Hi this is Rick from the Portland Gear Works, checking back in with you. It’s now time to brew that pot of coffee I mentioned last time (link). I’ve thumbed through the catalog of their articles, and chosen one. I don’t really want to state the title here, because what’s the point of starting out with some tall words, when I can tell you right now that it has to do with counting the number of balls in those Pachinko machines I mentioned called Petri nets. Well, now since you’re curious, the paper is The Large-Number Limit for Reaction Networks (part 1), by John Baez. But we won’t get to it in this post, because there are some basics that we need to know about first.

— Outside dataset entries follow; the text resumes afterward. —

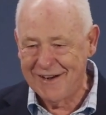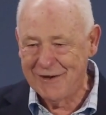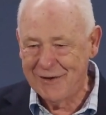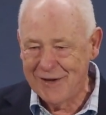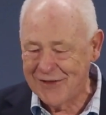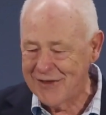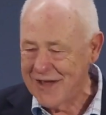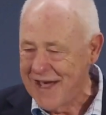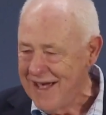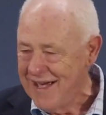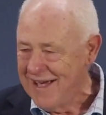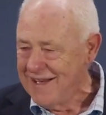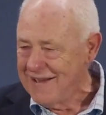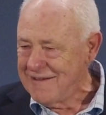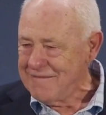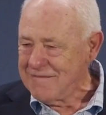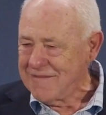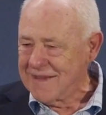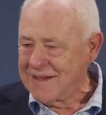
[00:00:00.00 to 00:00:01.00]

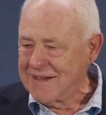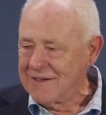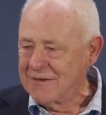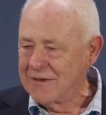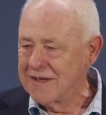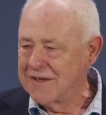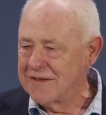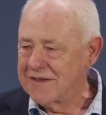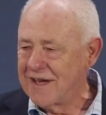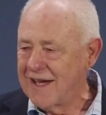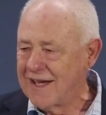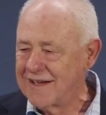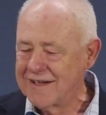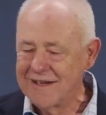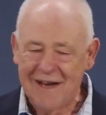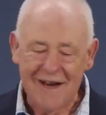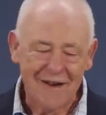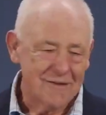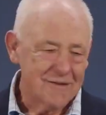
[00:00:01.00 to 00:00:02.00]
with
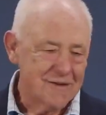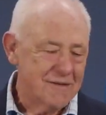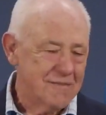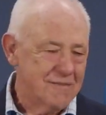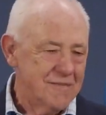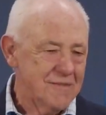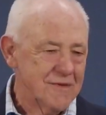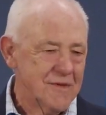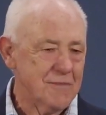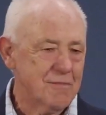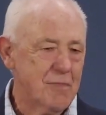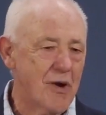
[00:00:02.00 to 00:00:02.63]
the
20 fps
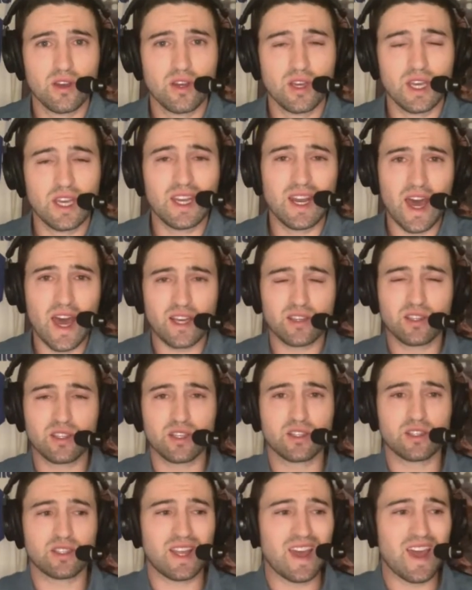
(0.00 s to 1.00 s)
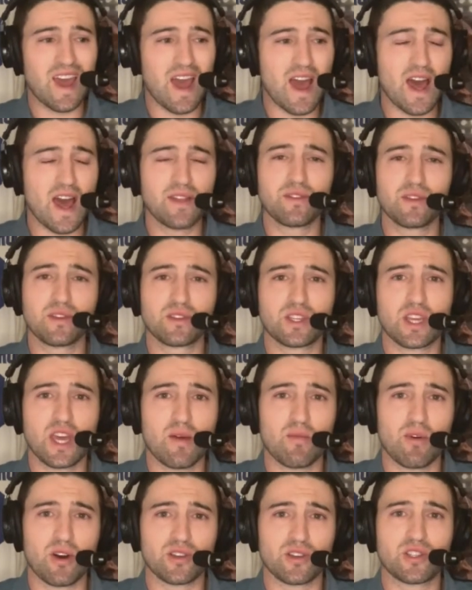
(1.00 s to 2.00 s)
In essence, they had this
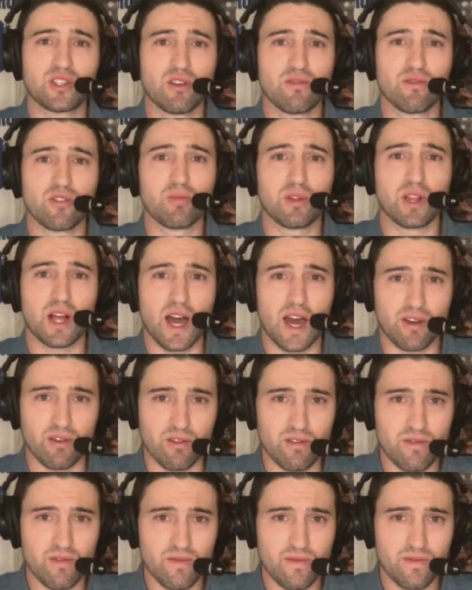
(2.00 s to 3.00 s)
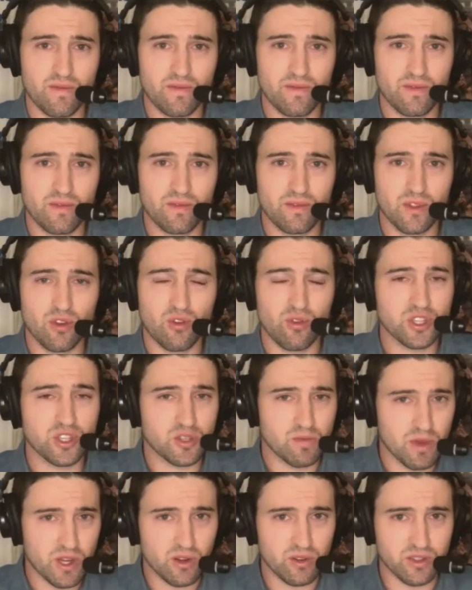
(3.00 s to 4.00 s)
game on a silver platter. Khris
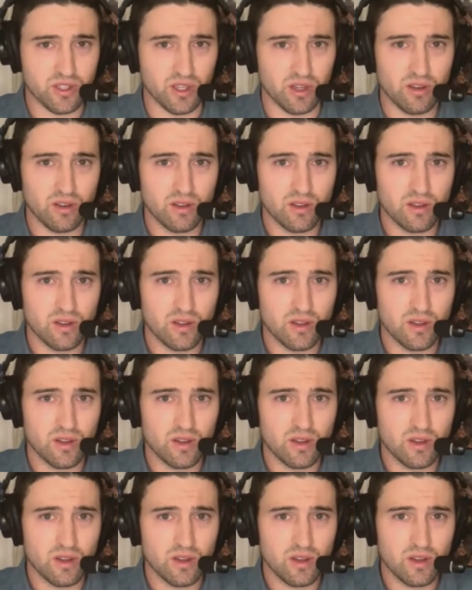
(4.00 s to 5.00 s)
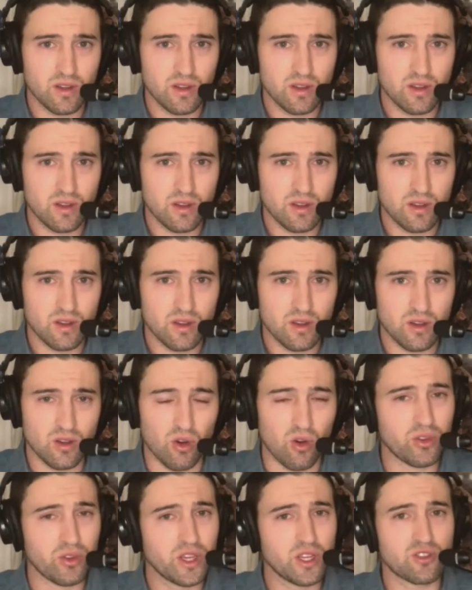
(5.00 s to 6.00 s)
Middleton
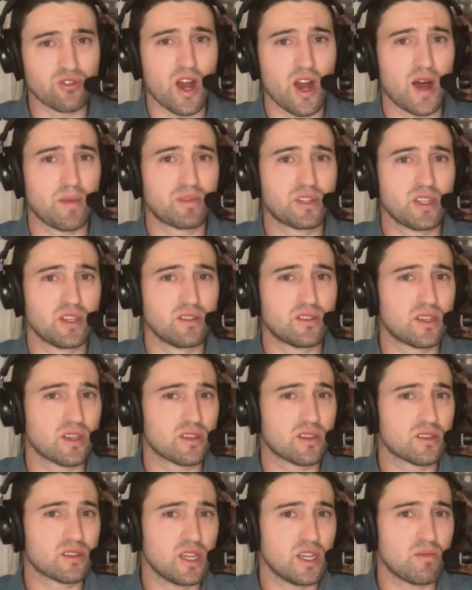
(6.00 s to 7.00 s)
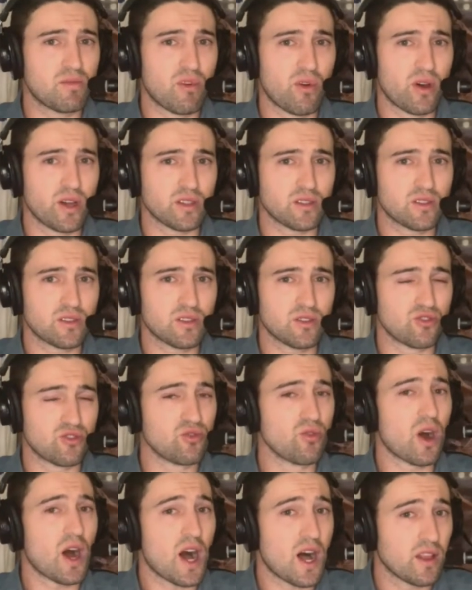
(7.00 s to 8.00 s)
only drops in 16 points.
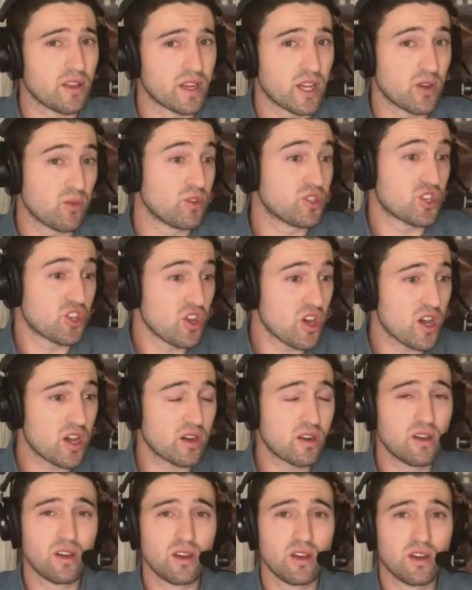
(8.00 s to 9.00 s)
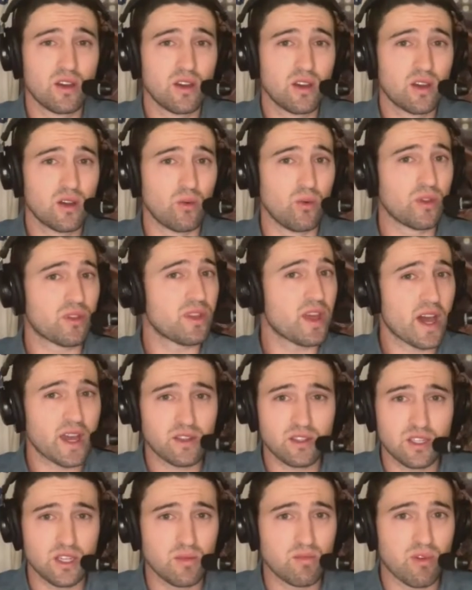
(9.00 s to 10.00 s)
Drew Holiday was good with
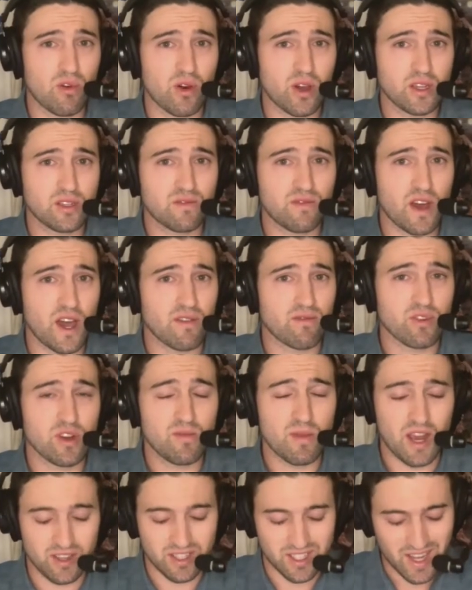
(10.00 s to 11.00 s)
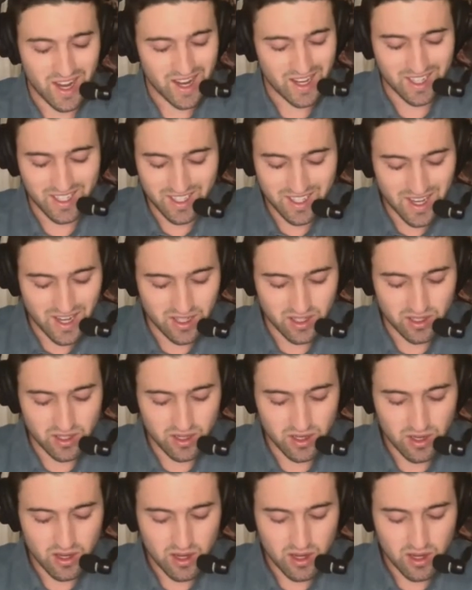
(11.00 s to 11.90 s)
19 points, 5 rebounds, 9 assists,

Now I didn’t get get it quite right when I called those Petri networks “Pachinko machines.” Instead of balls, they call the things that move around the network “tokens.” Also, more to the point, it’s not one big machine, but a network built up by connecting together lots of little machines. And the tokens aren’t necessarily part of a game. Each token represents something in the world. Imagine they have different colors, with each color for a different kind of thing. Suppose we have snakes, frogs and butterflies, and these are represented by tokens that are white, green and yellow, respectively.

Now the machines represent “processes” in the world, which take in some tokens at their inputs, and send out some tokens at their outputs. You could imagine, for example, a magic saucer that floats around the lake, which tries to attract exactly one snake and one frog. When it catches one of each, then presto, a transformation occurs: they shake hands, and are immediately converted into seven butterflies. As a mnemonic for all this, let’s call the saucer Preston.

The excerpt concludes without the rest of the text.